Political scientist Wenran Jiang said the challenge for Ottawa will be to show consistency in how it applies the Investment Canada Act’s key net benefit test to foreign deals.

“They will have to appear that they use the same set of rules to evaluate, rather than using different tailor-made rules,” said the senior fellow at the Asia Pacific Foundation of Canada.

“They will have to show some seriousness as well as consistency.”

Paradis has extended the review of the CNOOC-Nexen deal until mid-November. The reviews can be extended by further 30-day increments, with the buyer’s consent.

Jiang said the perception of Chinese firms compared with other state-owned counterparts is unfair in many ways.

“The Chinese state-owned companies are considered more menacing in a sense by some people than, say, a national oil company of Malaysia,” he said.

“We need to figure out how do we treat China? Is this potentially treating China as an enemy? Or do you treat China as a business partner?”

A year before their acquisition deal was announced, Progress and Petronas formed a partnership to jointly develop shale natural gas in northeastern B.C. and look at exporting the gas off the West Coast in liquid form.

CNOOC and Nexen also had a pre-existing relationship. Last year, CNOOC scooped up Opti Canada, Nexen’s beleaguered minority partner in its troubled Long Lake oilsands project. The two firms also worked together in the Gulf of Mexico.

While Nexen’s headquarters are in Calgary, its strategic importance to Canada is questionable. Only about 30 per cent of its forecasted daily production in 2012 is from its Canadian operations, with the vast majority coming from offshore platforms in the North Sea and elsewhere around the globe.

“I don’t see these companies as being that material to the Canadian landscape,” said John Stephenson, portfolio manager at First Asset Investment Management in Toronto.

“The government, I would suspect, would give its blessing to both deals…If you look at our oil and gas industry, we need hundreds of billions of dollars to develop the resource, to do the infrastructure.
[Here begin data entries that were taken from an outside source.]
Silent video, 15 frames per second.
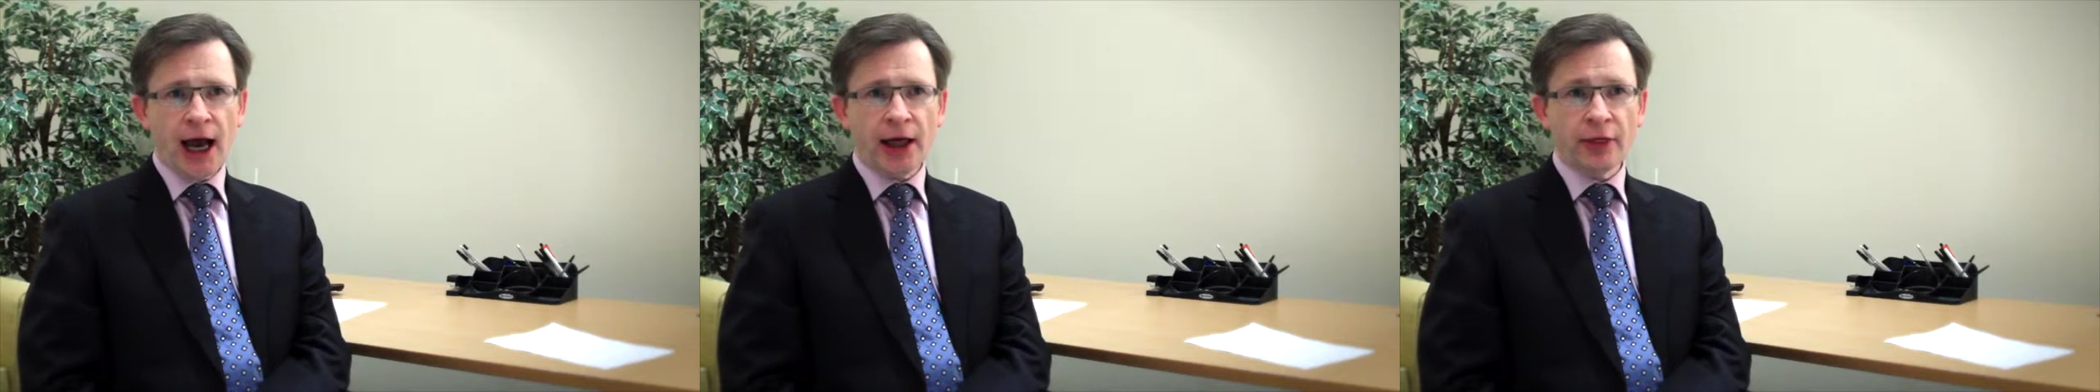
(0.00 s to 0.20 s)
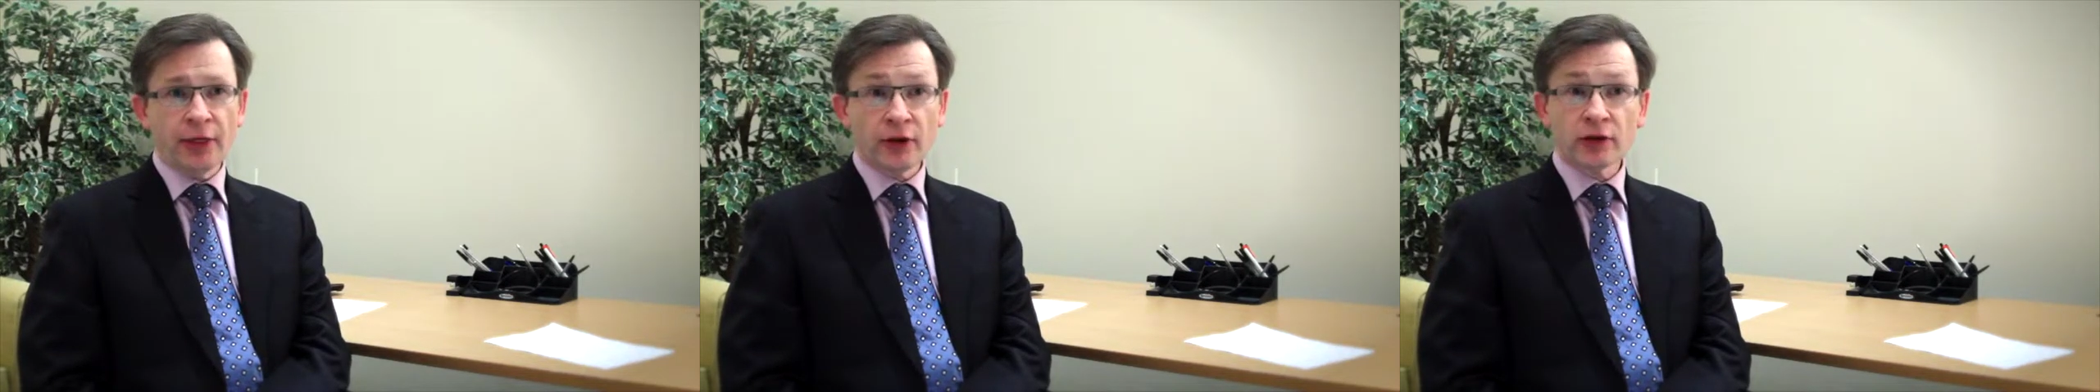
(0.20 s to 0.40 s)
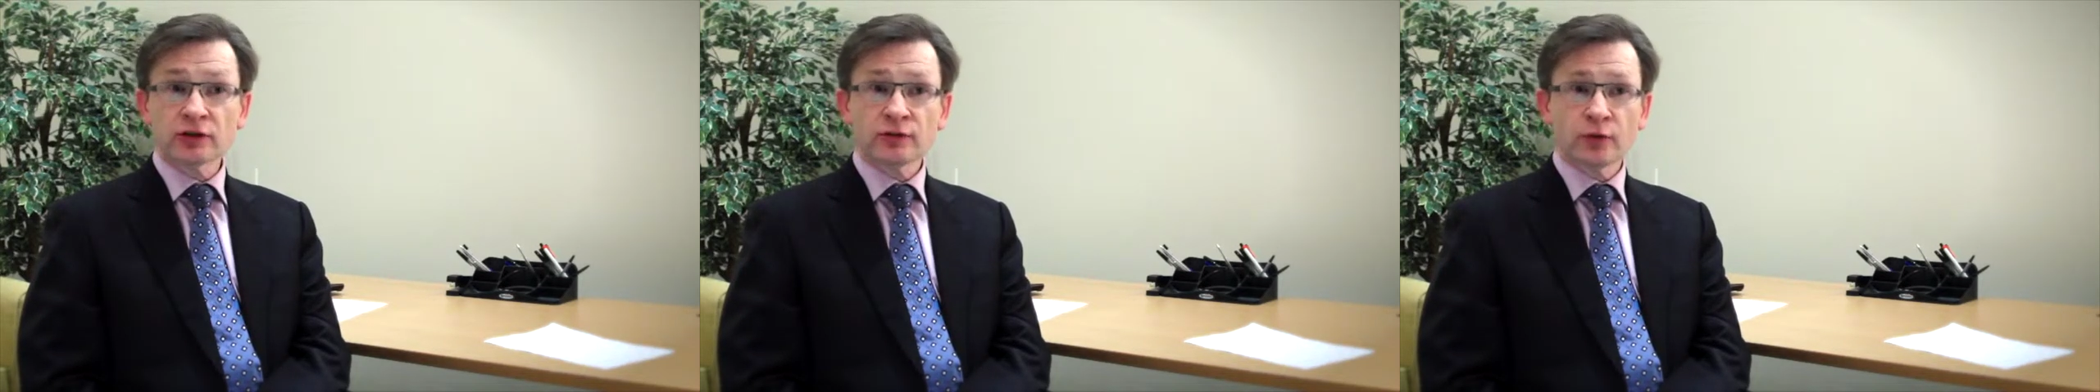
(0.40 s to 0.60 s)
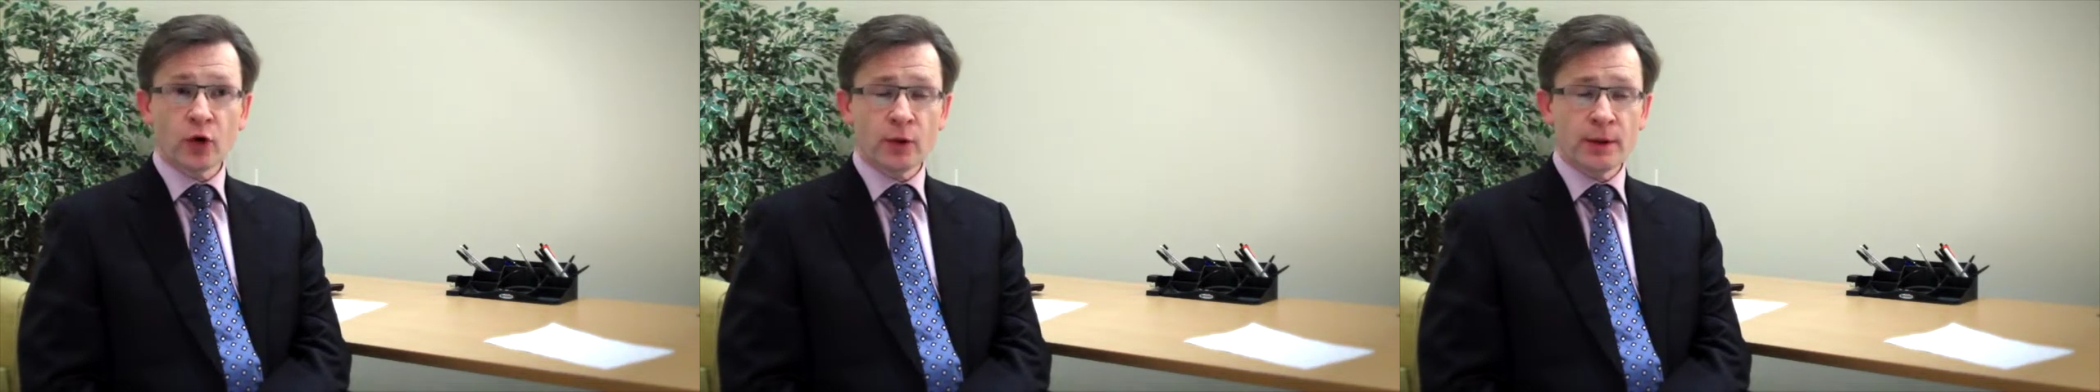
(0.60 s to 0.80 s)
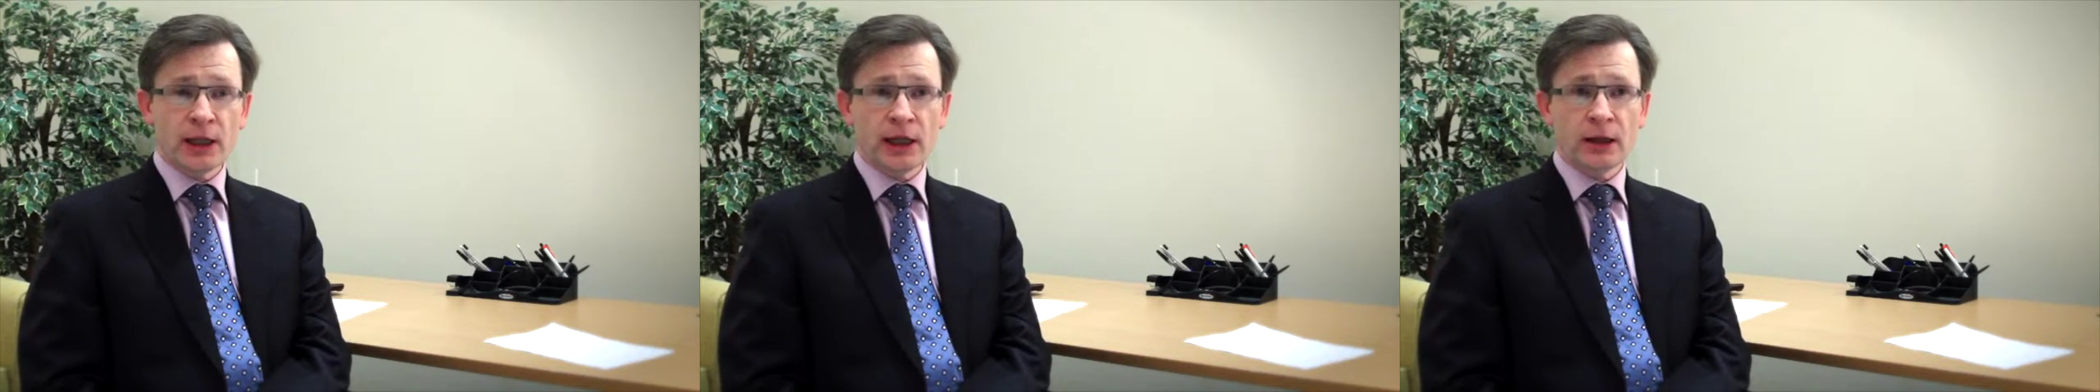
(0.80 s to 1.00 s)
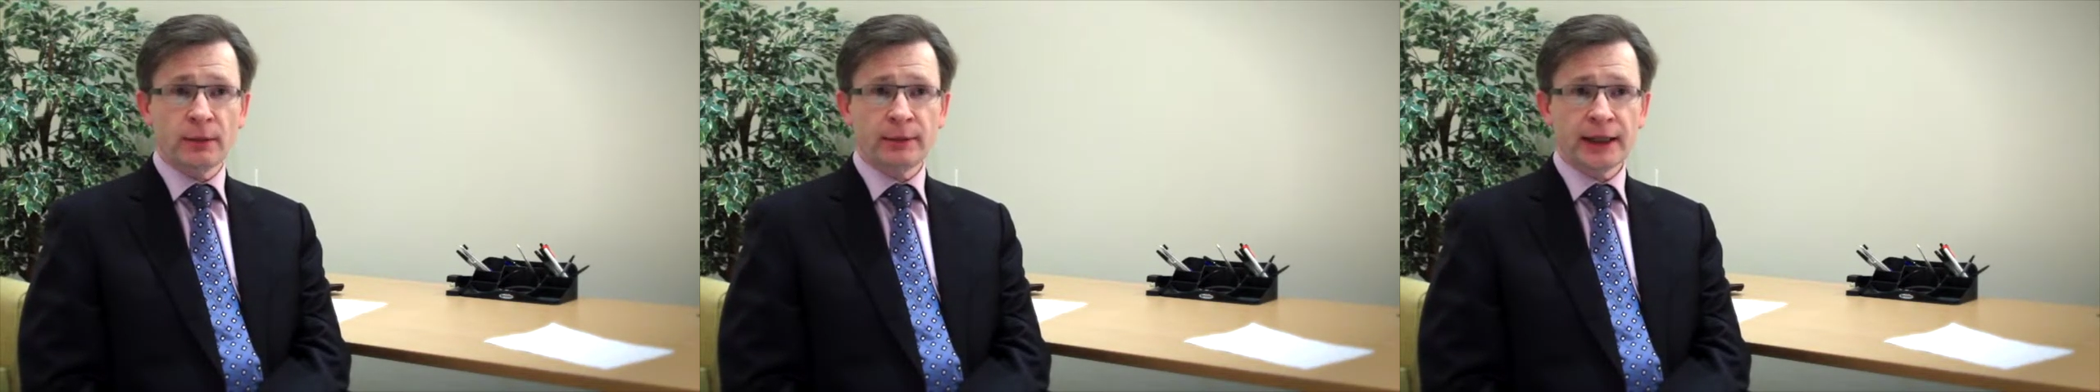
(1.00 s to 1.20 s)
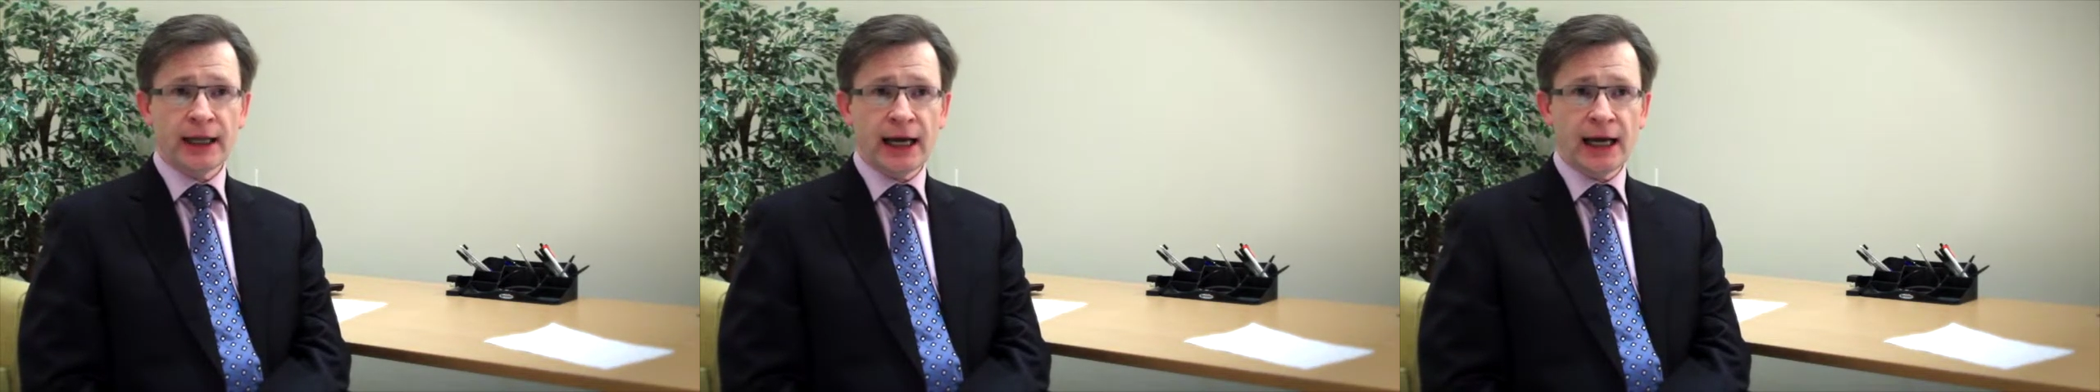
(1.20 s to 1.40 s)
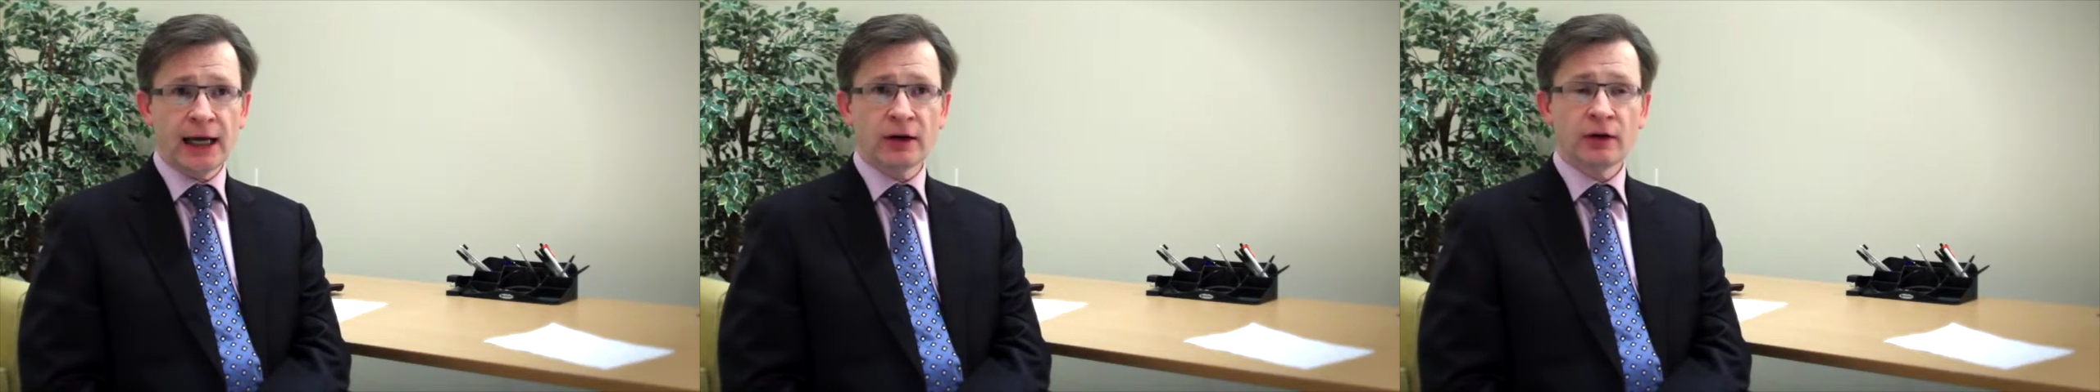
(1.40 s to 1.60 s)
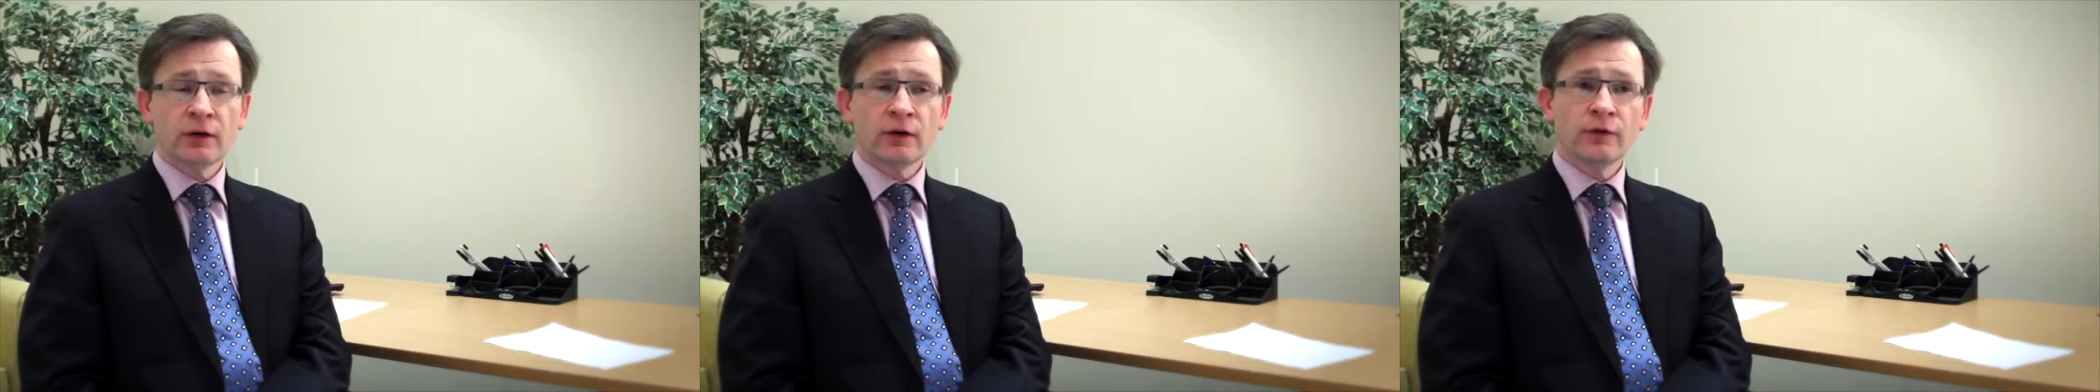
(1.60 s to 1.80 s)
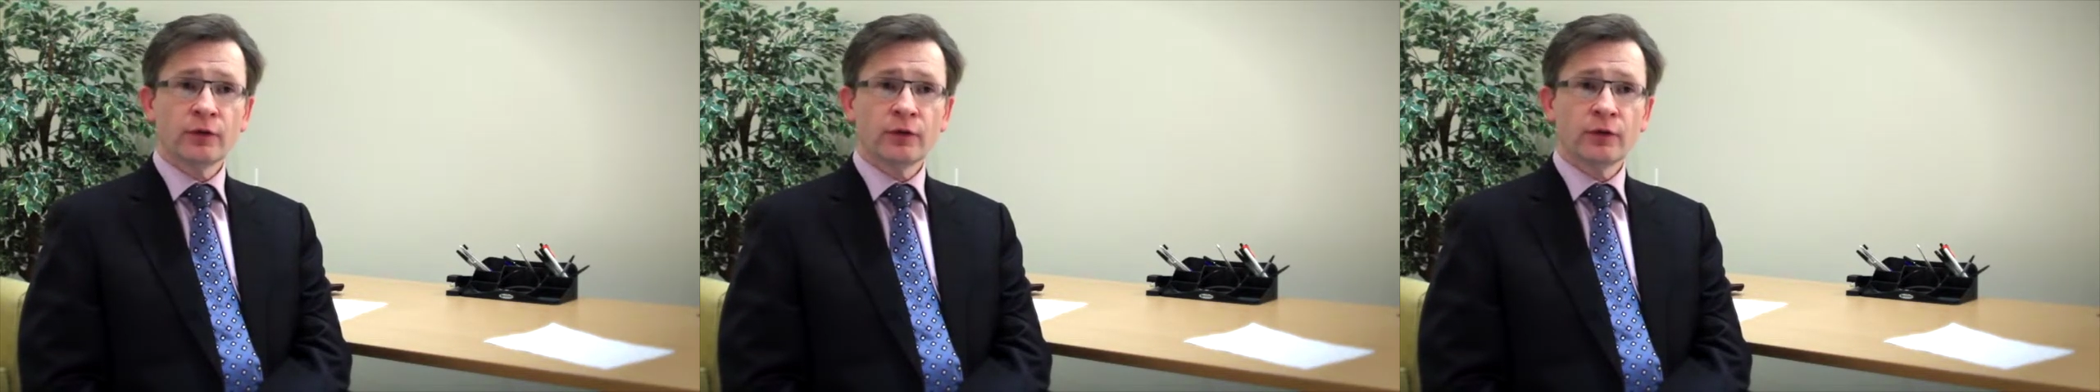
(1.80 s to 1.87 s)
and thus formulate a plan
We just simply don’t have the ability to finance all of that here.”

Canada’s spy agency raised a red flag on foreign investment by state-owned firms in its annual report earlier this year.

Though CSIS didn’t name specific countries or companies it said certain state-owned enterprises have pursued what it called opaque agendas or received clandestine intelligence support for their pursuits in Canada.

Prime Minister Stephen Harper has said the Nexen-CNOOC deal “raises a range of difficult policy questions.”

At a news conference in Senegal last week, he said there’s a national security angle that factors into Canada’s relationship with China.

“The relationship with China is important. At the same time it’s complex. It’s complex because the Chinese have obviously very different systems than we do — economic and political systems,” he said.

“Of course, as you know, there’s a national-security dimension to this relationship, in fact to all of our activities, that we take very seriously.”

While the NDP doesn’t have a position specifically on the Petronas-Progress takeover, it has raised a litany of national security, environmental and human rights concerns with the CNOOC deal.

What the two deals have in common, though, is that the federal review process is too secretive and doesn’t set out clear enough guidelines on what constitutes a net benefit, said NDP natural resources critic Peter Julian in an interview.

“There is a deplorable process in place. It’s a mess,” he said.

“It’s difficult for Canadians to determine whether it’s in the best interest of the country because they haven’t put forward that clear definition of net benefit and a process that allows for public consultations.”